Nokia is Finnish by heritage. The company has been at the top of technology for a long time. Now it is once again time to show it. I am not an emotional investor, but right now everything feels quite good again.
@OldFeki, you have followed the technology sector for a long time. In your opinion, could this be a case of both a partial bubble and a situation from which Nokia still benefits in the short, medium, and long term? These are not necessarily mutually exclusive in a technological disruption where different players can have very different roles.
It would be a pretty crazy scenario if everyone just followed suit without a clear destination. I believe everyone has their own vision and faith in future profitability, as investment decisions have already been made. Nokia has a strong position as an infrastructure provider. The worst risk is that one out of a hundred customers goes bankrupt.

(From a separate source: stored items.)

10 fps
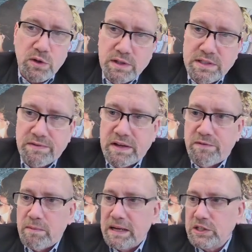source of
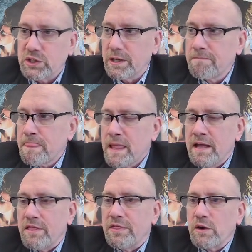information.
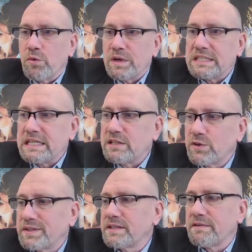That risky
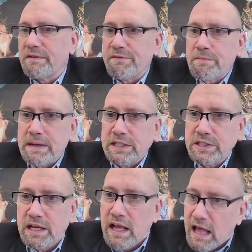sources of
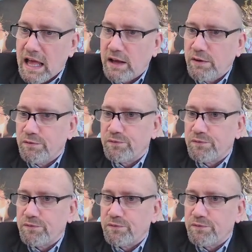information have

I wrote earlier about how data center infrastructure needs to be updated more frequently than mobile networks. Constant operating profit is guaranteed as long as there is a real foot in the door in the data center business with a large product family. Data centers aren’t going anywhere, as AI is a genuinely useful tool.
While it’s true that CPUs/GPUs and other rapidly evolving product categories are replaced often, the building structures and cooling systems are 30–50 year investments. Nokia’s products likely have a lifespan of 10–15 years before the next generation replaces them?
I don’t have one; I use free services and at work. I’m thinking that for consumers, the business model might shift toward being ad-based, similar to Google? But for companies—for their management, innovation, and their smart products—this will be a lifeline in the competition.
Nokia promises operators HW/SW support for 10 years from the last delivery. This leads to base station sites typically having products from several different generations, ranging from 0-15 years old. When a site gets, for example, a new NVIDIA baseband along with 6G, it is typically limited to 1-2 frequencies, i.e., 3-6 radios. An urban site may have 6-7 frequencies, with the majority using passive antennas for 4G and 5G.
Over on the Kauppalehti forum, there are also attempts to curb the apparent euphoria… Below is my response to a commenter.
saita-itara said:
No one actually knows where the share price will be taken next. This doesn’t even depend solely on Nokia, but more on the entire AI sector, which Nokia has been included in, even though their data center business is small and will remain small for the next few years.
Nokia had a billion euros worth of AI and cloud orders in Q1. Relative to sales, these orders were approximately 20% of Nokia’s Q1 sales, which totaled €4,497 million. We don’t know what the AI and cloud order intake for the full year will be, but Q1 speaks a very positive language. It should be noted that according to Hotard, it is only in Q2 that AI and cloud orders for IP networks will start coming in more significantly, whereas until now, it has primarily been optical networks receiving them.
At the same time, it is worth noting that Nokia’s relevant addressable market related to AI and cloud business is growing at 27% per year, which mathematically means the addressable market will double in three years.